Decision Tree

07 Jan 2025

Decision Tree

In Decision Tree, we are going to partition the feature space into a set of separate regions. In each region, we are going to make a decision based on the majority of the training data.

The characteristic of Decision Tree is Greedy, Top-Down and Recursive.

\[\text{Partition} \\ \downarrow \\ \text{Decision1} \\ \text{Y } \swarrow \quad \searrow \text{N} \\ \text{Decision2} \quad \text{Decision3} \\\]

Mathematically, Given a region $R_{p}$, we are looking for a split $s_{p}$ such that

\[\begin{aligned} s_{p}(j,t) &= (\{X \vert X_{j} < t, X \in R_{p} \}, \{X \vert X_{j} \geq t, X \in R_{p} \}) \\ &= (R_1, R_2) \end{aligned}\]

where

$j$ is the feature index
$t$ is the threshold

Define $L(R)$ as the loss function for region $R$. Given $C$ classes, define $\hat{p}_{c}$ to be the proportion of examples in region $R$ that are class $c$.

\[L_{\text{missclassfication}} = 1 - \max_{c} \hat{p}_{c}\]

Therefore, the goal is to find the split $s_{p}$ that minimizes the loss function

\[\max_{j,t} L(R_{p}) - (L(R_{1}) + L(R_{2}))\]

where $L(R_{p})$ is the parent loss and $L(R_{1}) + L(R_{2})$ is the children loss.

However, the above loss function is not sensitive, since no matter how to split the region, the children loss will always equal to the parent loss. Therefore, we need to use the Cross-Entropy as loss function.

\[L_{\text{cross-entropy}} = - \sum_{c} \hat{p}_{c} \log_{2} \hat{p}_{c}\]

or We can use Gini Loss as loss function.

\[L_{\text{gini}} = \sum_{c} \hat{p}_{c} (1 - \hat{p}_{c})\]

Regression Trees

Given that region $R_{m}$, we have the prediction $\hat{y}_{m}$:

\[\hat{y}_{m} = \frac{1}{\vert R_{m} \vert} \sum_{i \in R_{m}} y_{i}\]

and so the loss function is:

\[L(R_{m}) = \frac{1}{\vert R_{m} \vert} {\sum_{i \in R_{m}} (y_{i} - \hat{y}_{m})^{2}}\]

Categorical Variables

If there exists $q$ categories, then we will have $2^{q}$ possible splits.

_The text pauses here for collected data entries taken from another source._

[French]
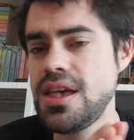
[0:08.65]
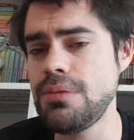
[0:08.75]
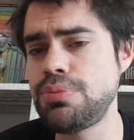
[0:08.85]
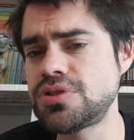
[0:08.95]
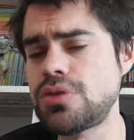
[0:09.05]
Et
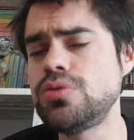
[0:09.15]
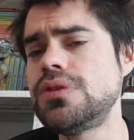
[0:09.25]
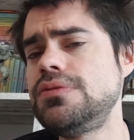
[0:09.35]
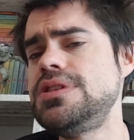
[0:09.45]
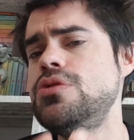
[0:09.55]
pour cette
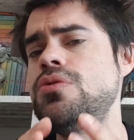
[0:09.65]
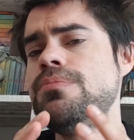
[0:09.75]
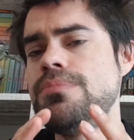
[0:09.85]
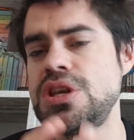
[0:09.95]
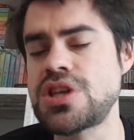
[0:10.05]
nouvelle vidéo,
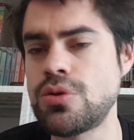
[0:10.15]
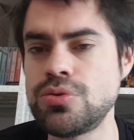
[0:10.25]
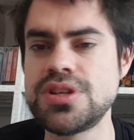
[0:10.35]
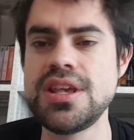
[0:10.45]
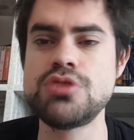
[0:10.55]
mes chaînes
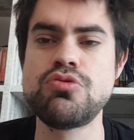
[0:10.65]
conseillées,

Regularization of Decision Trees

Minimize the leaf size
Maximize the depth of the tree
Maximize the number of nodes
Minimize the decrease of loss
Pruning (misclassification with validation set)

Runtime

$m$ examples
$n$ features
$d$ depth

\[\begin{aligned} Test Time &= O(d) \\ Train Time &= O(m \cdot n \cdot d) \end{aligned}\]

Ensemble Methods

Take $X_{i}$’s which are ramdom variables, that are independent identically distributed.

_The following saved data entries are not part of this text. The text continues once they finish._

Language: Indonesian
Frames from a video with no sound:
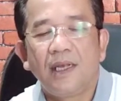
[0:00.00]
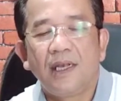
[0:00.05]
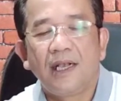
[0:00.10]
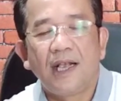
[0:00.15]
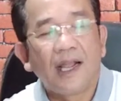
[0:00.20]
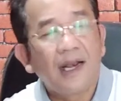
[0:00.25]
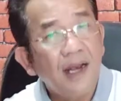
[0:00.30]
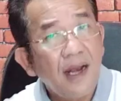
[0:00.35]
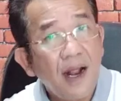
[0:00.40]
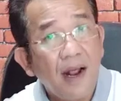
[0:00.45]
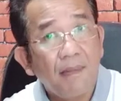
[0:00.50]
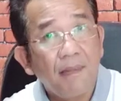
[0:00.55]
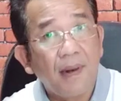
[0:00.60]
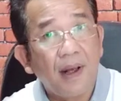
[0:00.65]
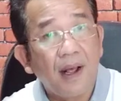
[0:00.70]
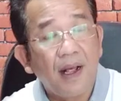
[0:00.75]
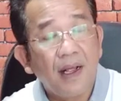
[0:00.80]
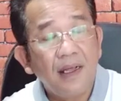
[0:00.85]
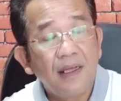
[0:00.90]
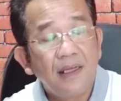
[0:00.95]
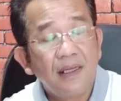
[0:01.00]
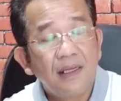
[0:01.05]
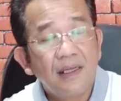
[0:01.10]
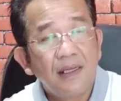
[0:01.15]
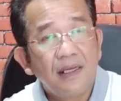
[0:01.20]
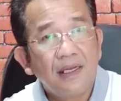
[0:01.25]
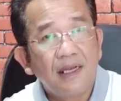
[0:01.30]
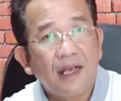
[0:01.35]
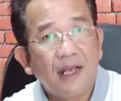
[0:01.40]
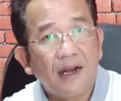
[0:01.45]
Karena apa?
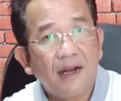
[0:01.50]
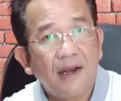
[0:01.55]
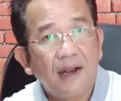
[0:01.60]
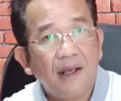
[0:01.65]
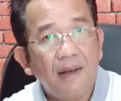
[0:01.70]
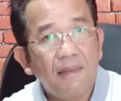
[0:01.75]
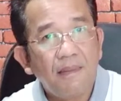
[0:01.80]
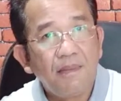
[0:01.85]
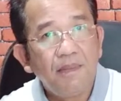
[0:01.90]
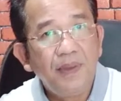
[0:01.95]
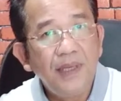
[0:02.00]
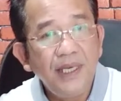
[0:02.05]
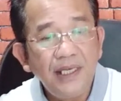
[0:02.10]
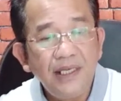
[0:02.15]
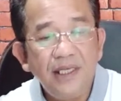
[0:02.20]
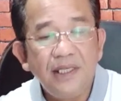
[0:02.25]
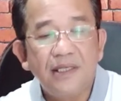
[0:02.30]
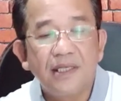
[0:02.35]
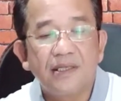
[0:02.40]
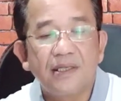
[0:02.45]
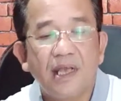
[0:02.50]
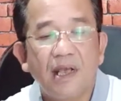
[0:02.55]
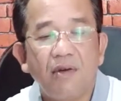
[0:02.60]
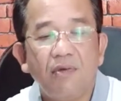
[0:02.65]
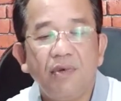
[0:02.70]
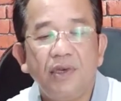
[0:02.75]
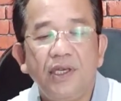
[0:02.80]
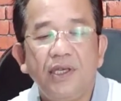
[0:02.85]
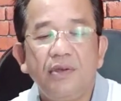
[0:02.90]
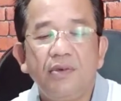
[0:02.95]
Karena biji
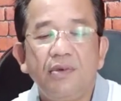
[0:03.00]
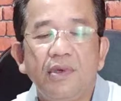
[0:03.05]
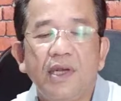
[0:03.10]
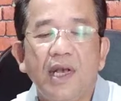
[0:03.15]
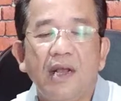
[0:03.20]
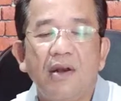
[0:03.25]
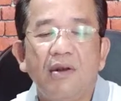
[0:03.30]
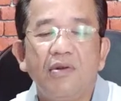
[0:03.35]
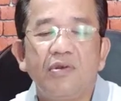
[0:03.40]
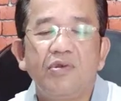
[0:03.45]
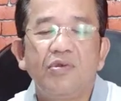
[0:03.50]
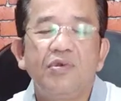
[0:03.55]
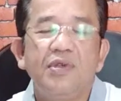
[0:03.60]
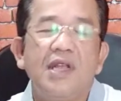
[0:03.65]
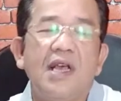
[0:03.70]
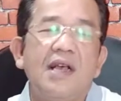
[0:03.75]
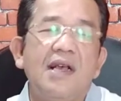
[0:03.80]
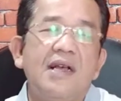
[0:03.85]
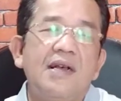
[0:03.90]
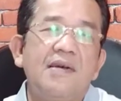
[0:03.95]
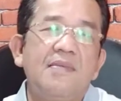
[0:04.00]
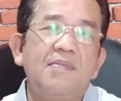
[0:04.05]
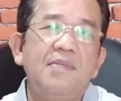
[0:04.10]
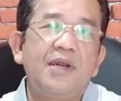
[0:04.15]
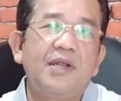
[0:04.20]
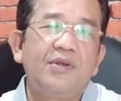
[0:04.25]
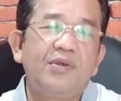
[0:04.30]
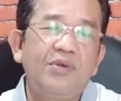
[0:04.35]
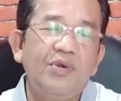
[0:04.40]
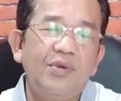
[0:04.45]
sesawi kalau sudah
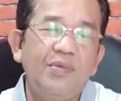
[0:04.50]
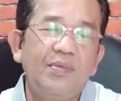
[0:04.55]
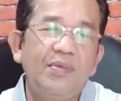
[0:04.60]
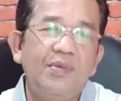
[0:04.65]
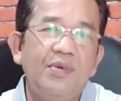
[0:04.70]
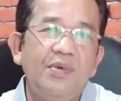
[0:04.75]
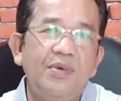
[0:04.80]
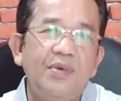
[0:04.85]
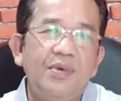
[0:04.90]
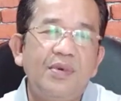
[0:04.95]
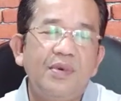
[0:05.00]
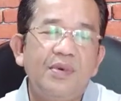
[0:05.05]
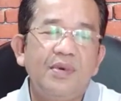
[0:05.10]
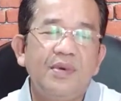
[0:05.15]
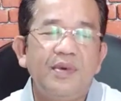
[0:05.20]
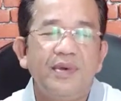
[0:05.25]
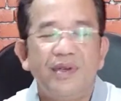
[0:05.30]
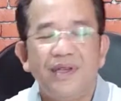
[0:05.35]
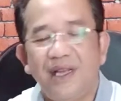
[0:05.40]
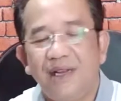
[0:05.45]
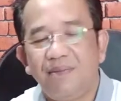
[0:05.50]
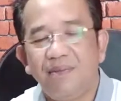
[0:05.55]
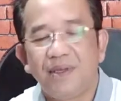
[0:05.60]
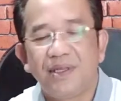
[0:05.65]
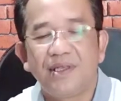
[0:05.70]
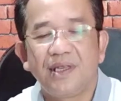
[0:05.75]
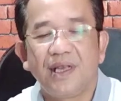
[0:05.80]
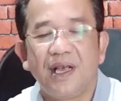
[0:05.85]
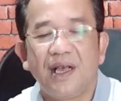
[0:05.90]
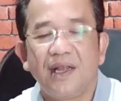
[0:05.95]
bertumbuh dan
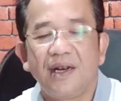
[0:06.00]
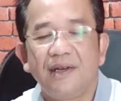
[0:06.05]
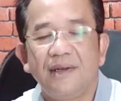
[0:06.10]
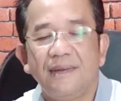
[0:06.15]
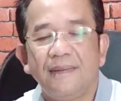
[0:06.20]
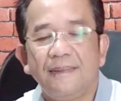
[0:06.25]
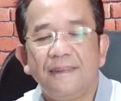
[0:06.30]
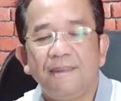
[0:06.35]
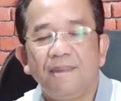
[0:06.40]
besar,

\[Var(X_{i}) = \sigma^{2}, Var(\bar{X}) = \frac{\sigma^{2}}{n}\]

If we drop the independence assumption, then $X_{i}$’s are only identically distributed and correlated by $\rho$.

\[Var(\bar{X}) = \rho \sigma^{2} + \frac{1 - \rho}{n} \sigma^{2}\]

Ways to ensemble

different algorithms
different training sets
Bagging
Boosting

Bagging

Bagging, short for Bootstrap Aggregating, involves creating multiple subsets of the training data by sampling with replacement. Given a true population $P$ and a training set $S \sim P$, bootstrapping assumes $P = S$ and generates bootstrap samples $Z \sim S$.

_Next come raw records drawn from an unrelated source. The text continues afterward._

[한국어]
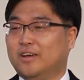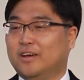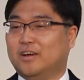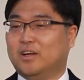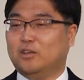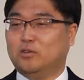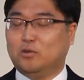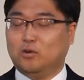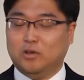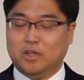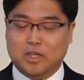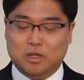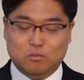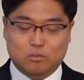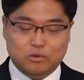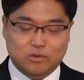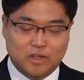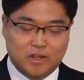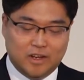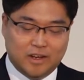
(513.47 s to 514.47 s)
그랬더니
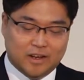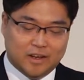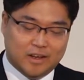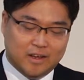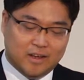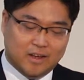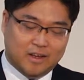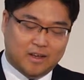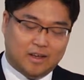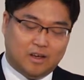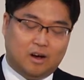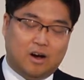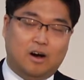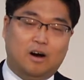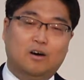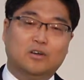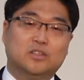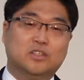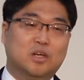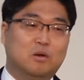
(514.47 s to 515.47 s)
이분이
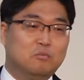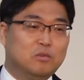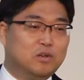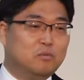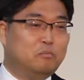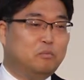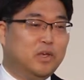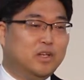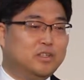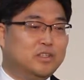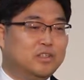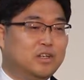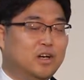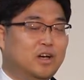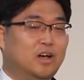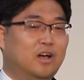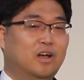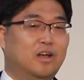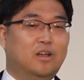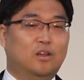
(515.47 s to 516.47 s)
아, 참 그
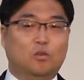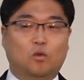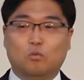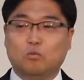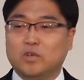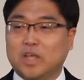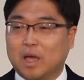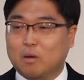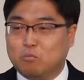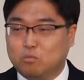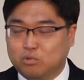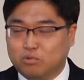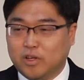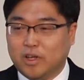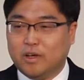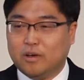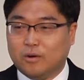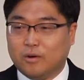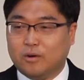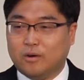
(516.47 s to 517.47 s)
배지가 너무
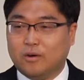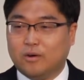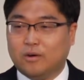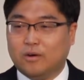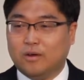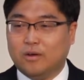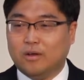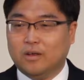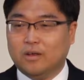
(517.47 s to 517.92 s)
예쁘네요.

Given that boostrap samples $Z_{1}, Z_{2}, \cdots, Z_{m}$, and train model $G_{m}$ on $Z_{m}$

\[G(m) = \frac{1}{m} \sum_{i=1}^{m} G_{i}\]

Bias-Variance Analysis

\[Var(\bar{X}) = \rho \sigma^{2} + \frac{1 - \rho}{m} \sigma^{2}\]

Bootstrapping is driving down $\rho$ and we have $M \uparrow \implies Var \downarrow$, meanwhile, Bias slightly increased due to the random subsampling.

Decision Tree is a algorithm with high variance and low bias which is ideal for bagging.

Random Forests

At each split, consider only a fraction of your total features.

Decrease $\rho$
Decorrelate Models

Boosting

Boosting is algorithm that combines multiple weak learners to create a strong learner.

Determine for classifier $G_{m}$, the weight of the model $\alpha_{m}$

\[\alpha_(m) \propto log(\frac{1 - \epsilon_{m}}{\epsilon_{m}})\]

where $\epsilon_{m}$ is the error rate of the model.

A better classifier will have a higher weight vice versa.

And the final model is

\[G(x) = \sum_{m=1}^{M} \alpha_{m} G_{m}(x)\]